Give back the data below word for word. Any image in it should be left out.

########

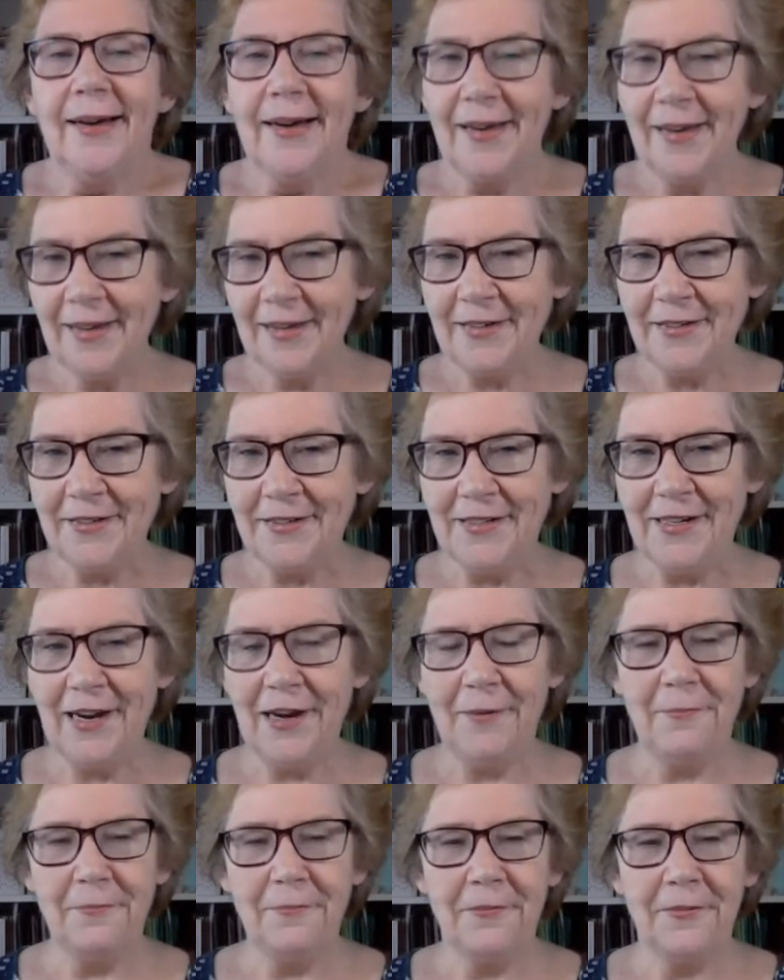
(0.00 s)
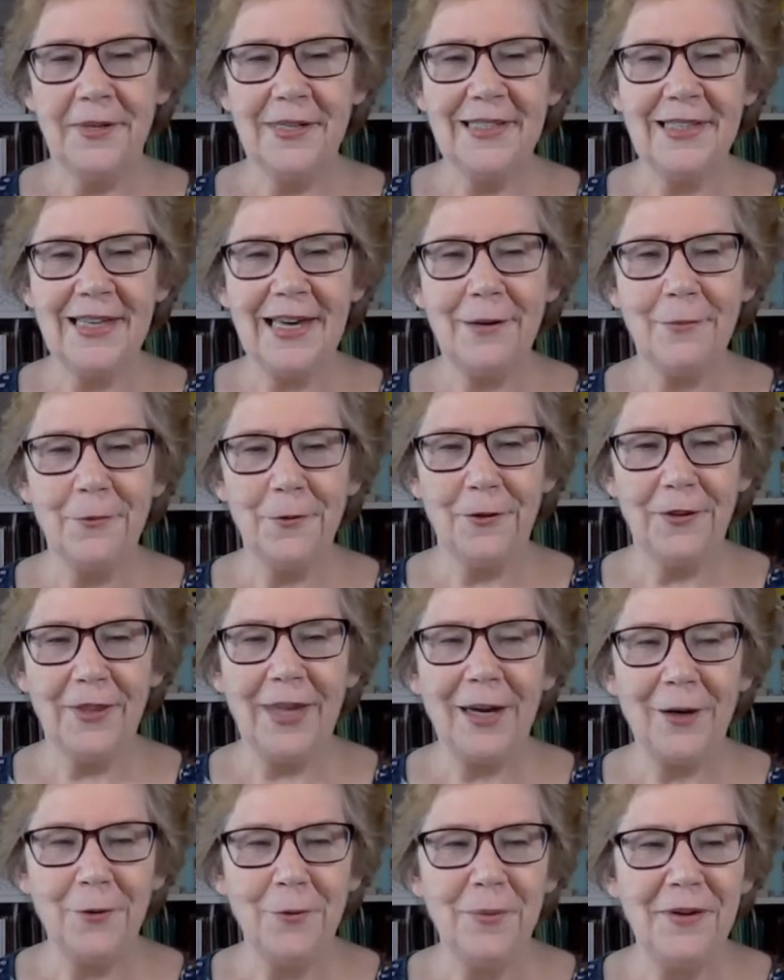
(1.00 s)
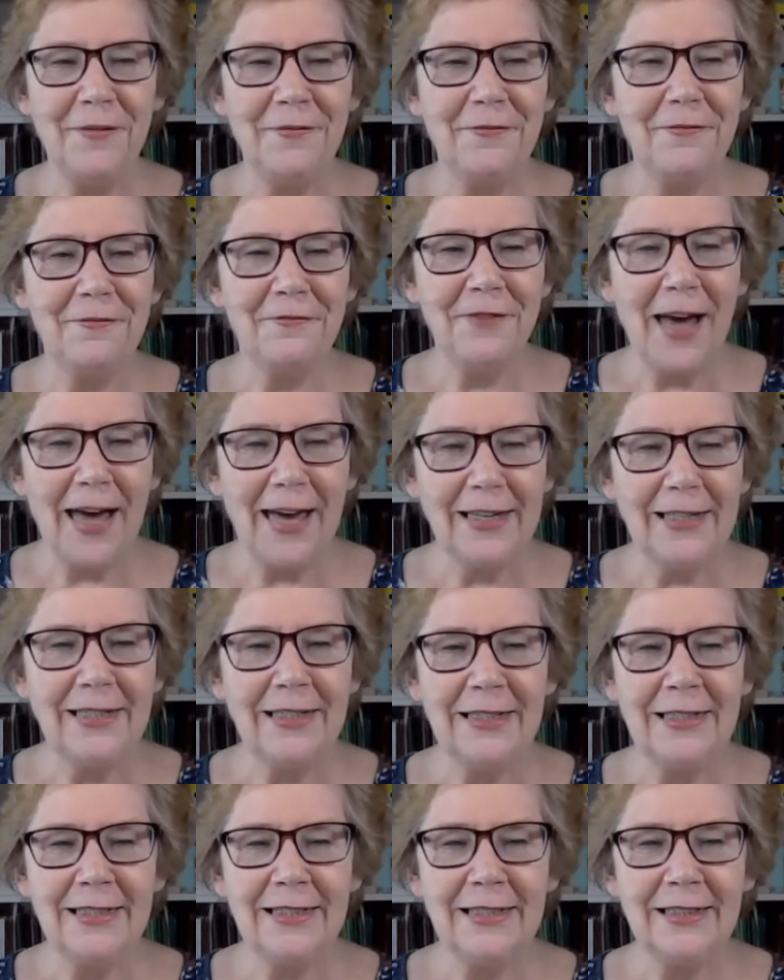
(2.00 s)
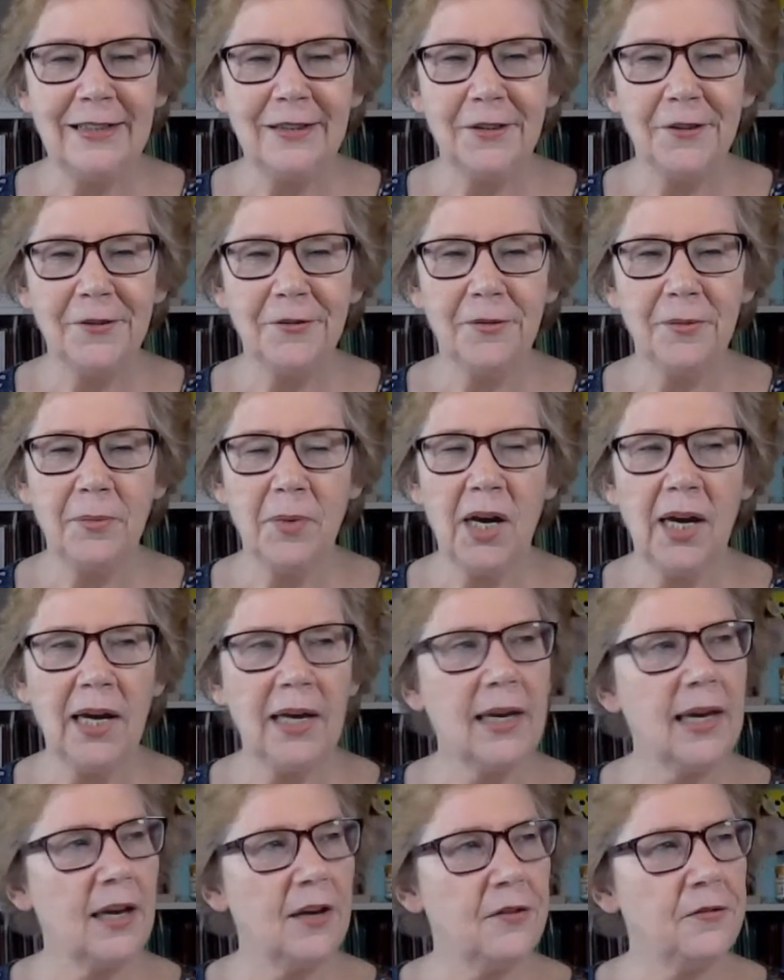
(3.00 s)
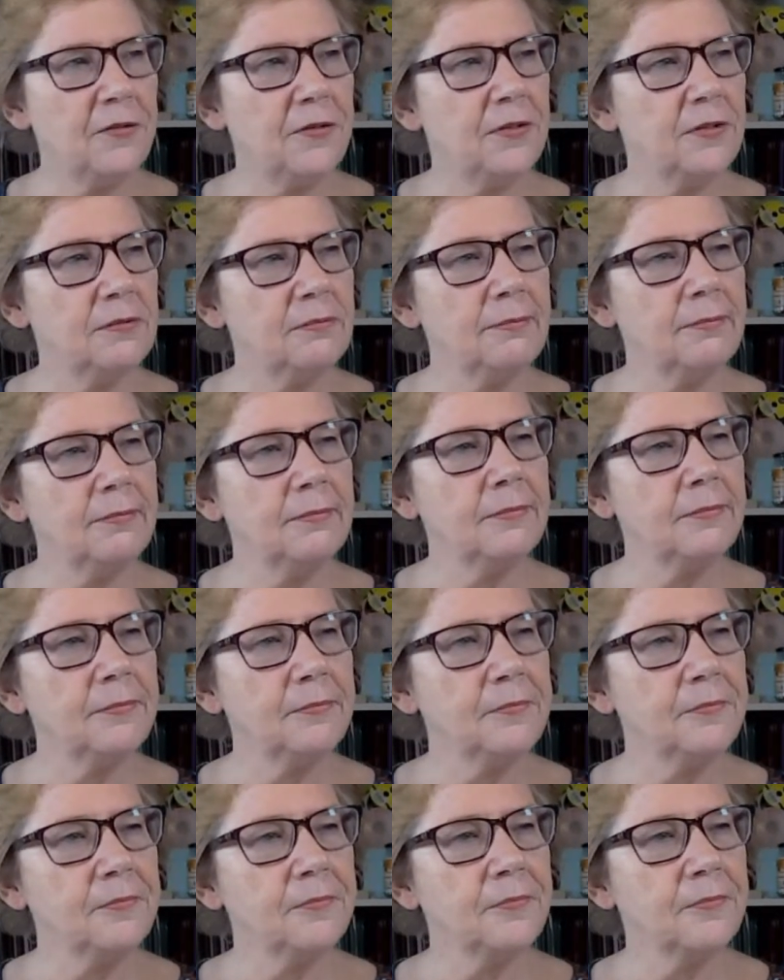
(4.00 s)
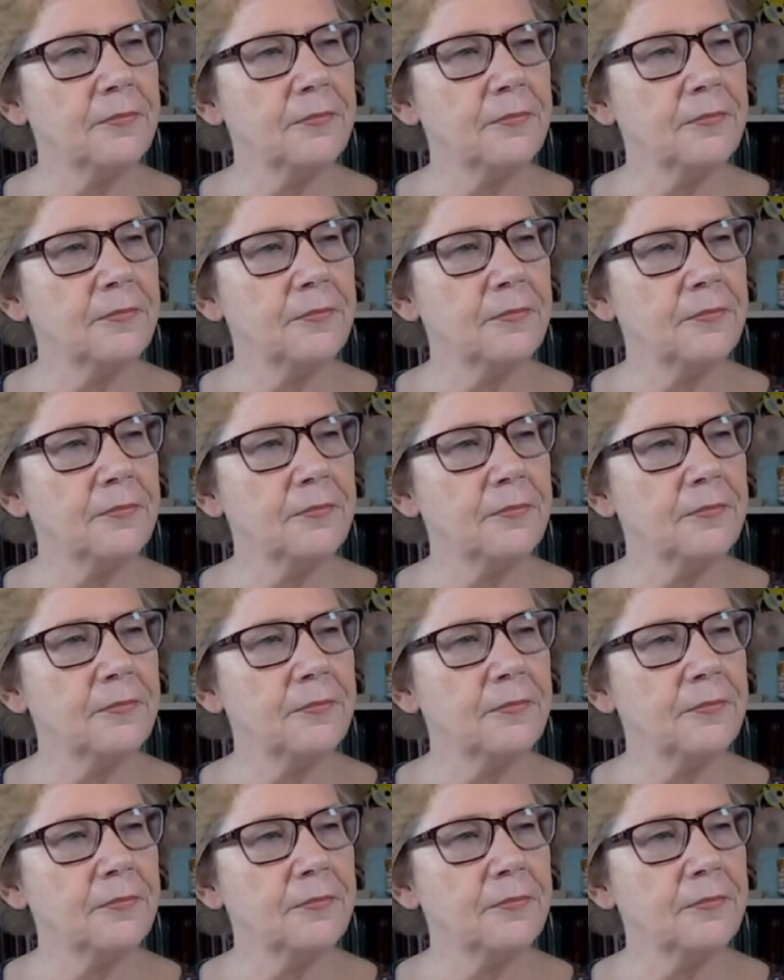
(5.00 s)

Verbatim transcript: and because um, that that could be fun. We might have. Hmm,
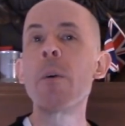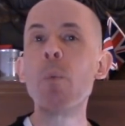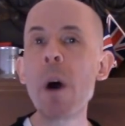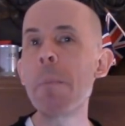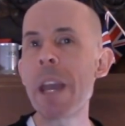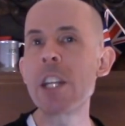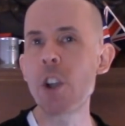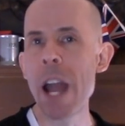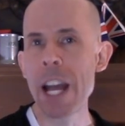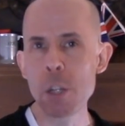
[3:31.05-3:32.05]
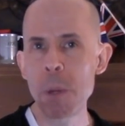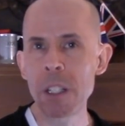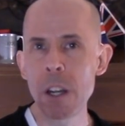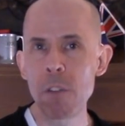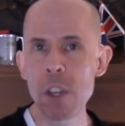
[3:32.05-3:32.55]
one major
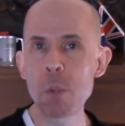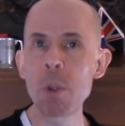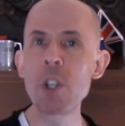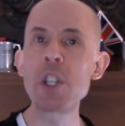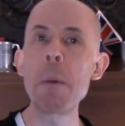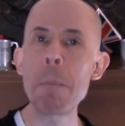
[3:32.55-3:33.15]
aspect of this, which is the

########

▶ TASK SOLUTION:
(0.00 s)
(1.00 s)
(2.00 s)
(3.00 s)
(4.00 s)
(5.00 s)

Verbatim transcript: and because um, that that could be fun. We might have. Hmm,
[3:31.05-3:32.05]
[3:32.05-3:32.55]
one major
[3:32.55-3:33.15]
aspect of this, which is the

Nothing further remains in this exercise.